-- WORK TO BE COMPLETED --
Reproduce the lines below verbatim. Pictures are to be omitted.

-- INPUT --
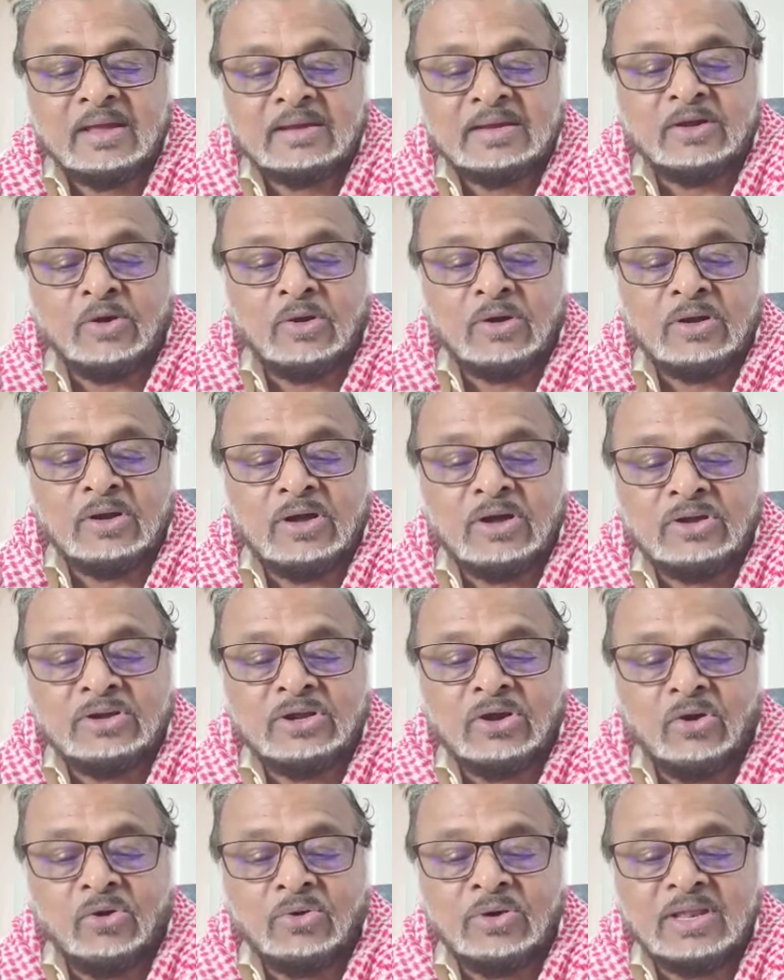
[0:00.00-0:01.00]

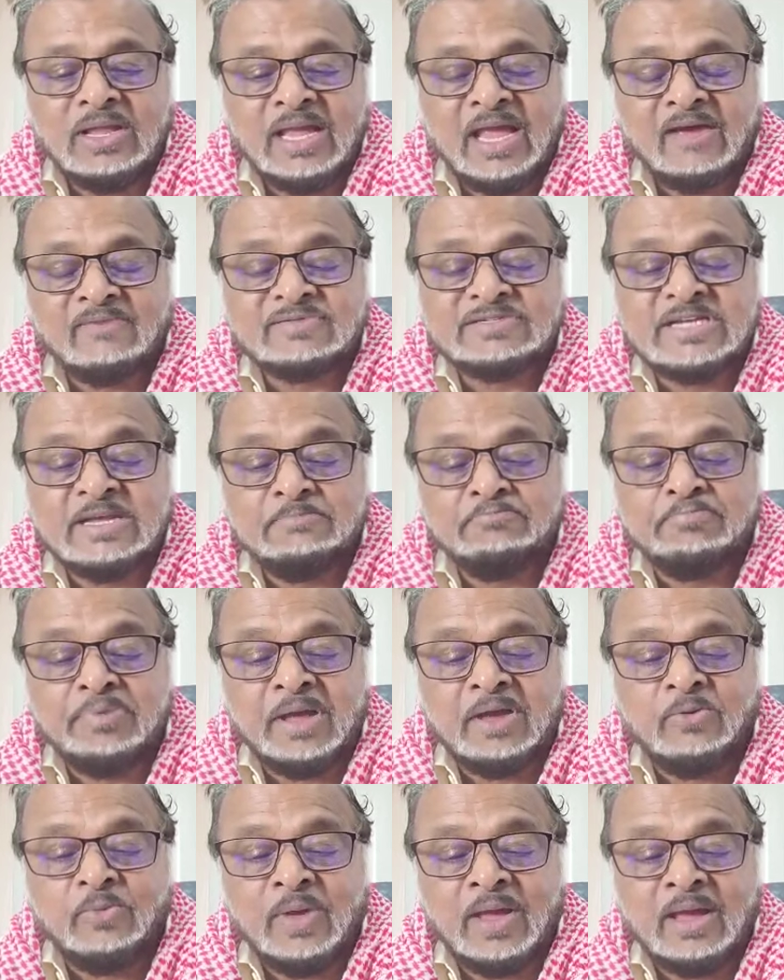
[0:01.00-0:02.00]
the only AFC
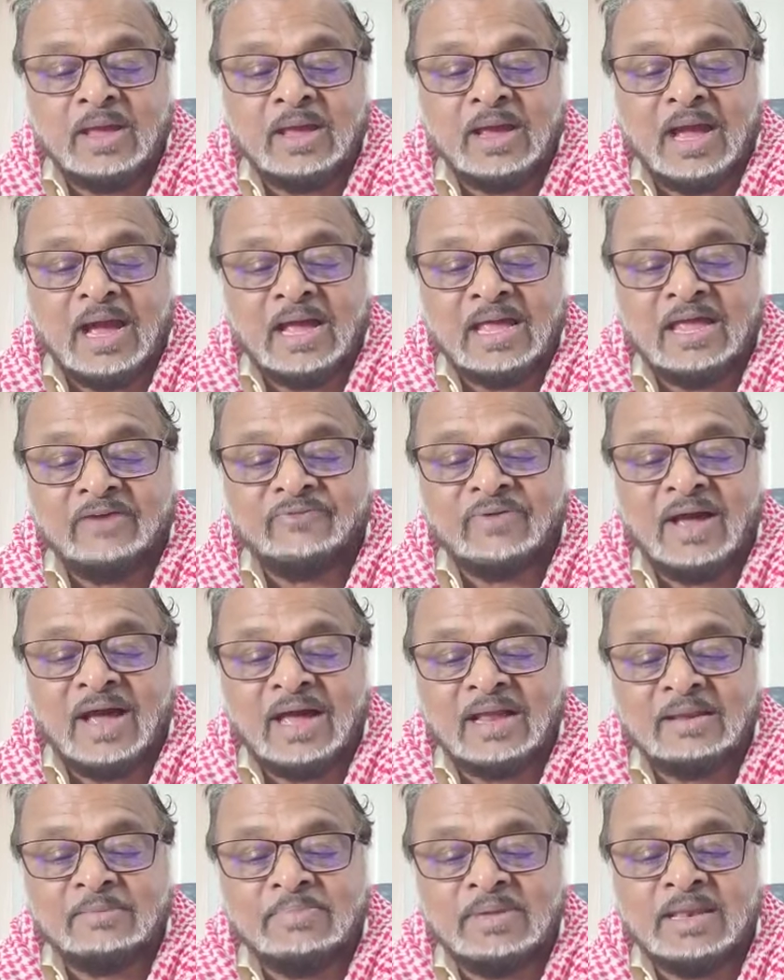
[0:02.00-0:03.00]
bigwig I ever
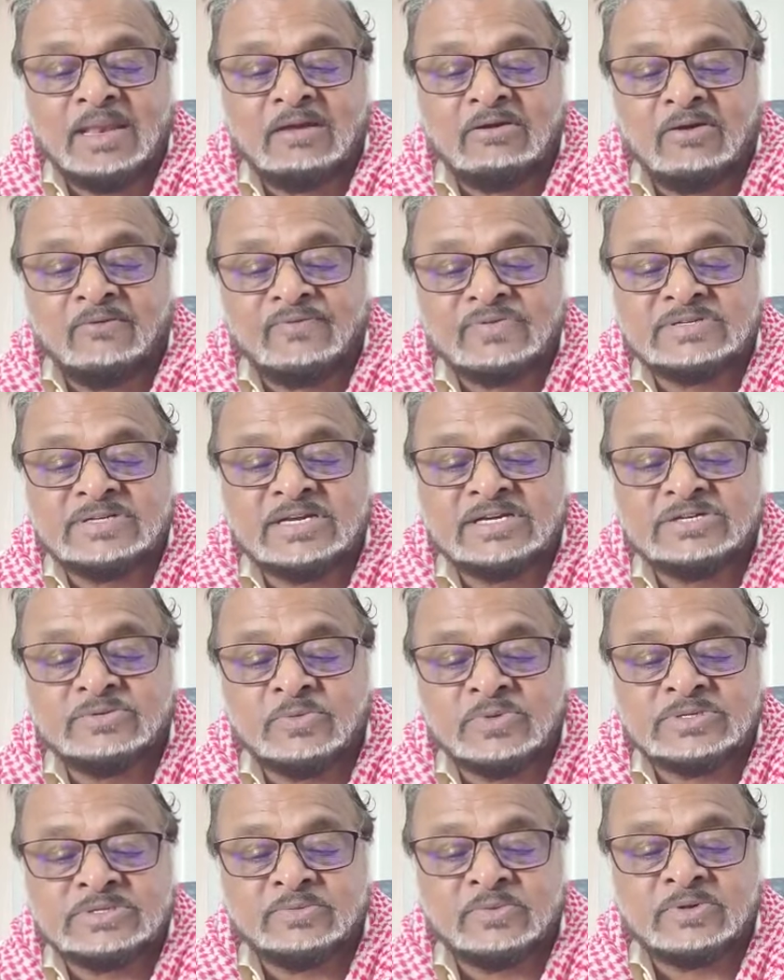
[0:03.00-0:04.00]
had a meaningful conversation
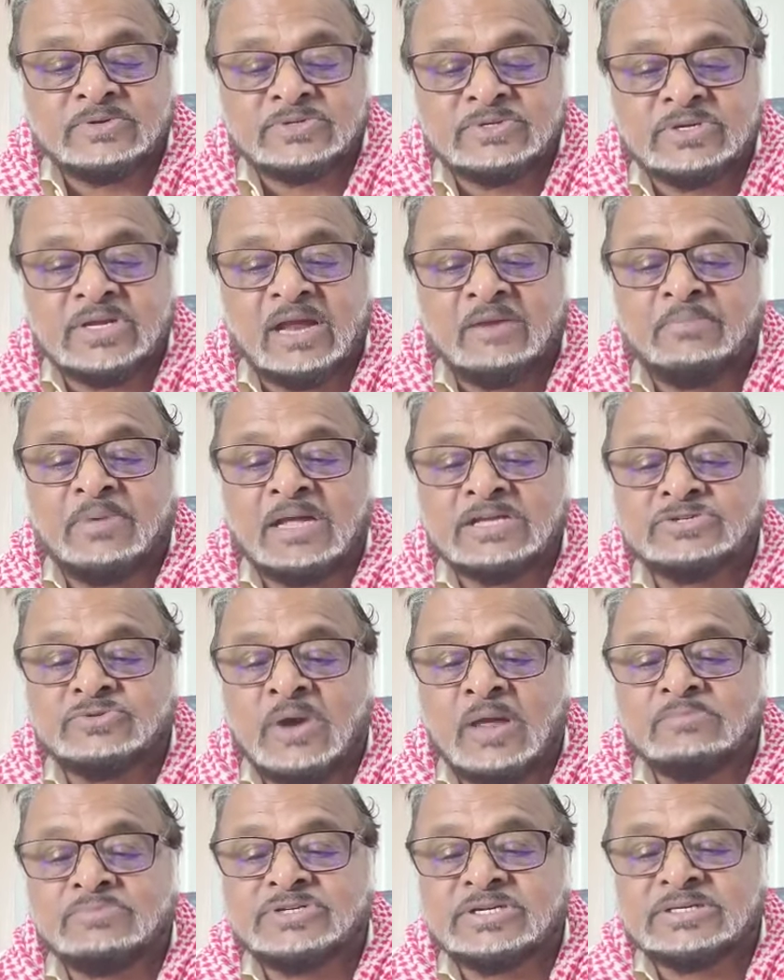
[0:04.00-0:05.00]
was Kemraj
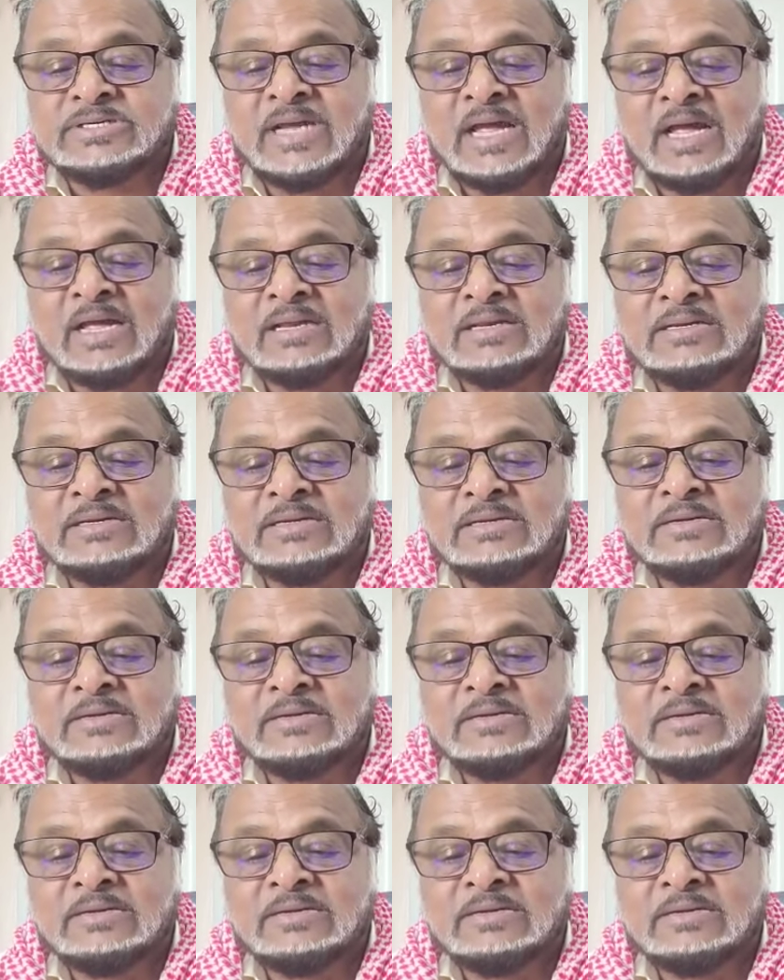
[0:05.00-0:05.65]
Ramjetan.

-- ANSWER TO THIS TASK --
[0:00.00-0:01.00]

[0:01.00-0:02.00]
the only AFC
[0:02.00-0:03.00]
bigwig I ever
[0:03.00-0:04.00]
had a meaningful conversation
[0:04.00-0:05.00]
was Kemraj
[0:05.00-0:05.65]
Ramjetan.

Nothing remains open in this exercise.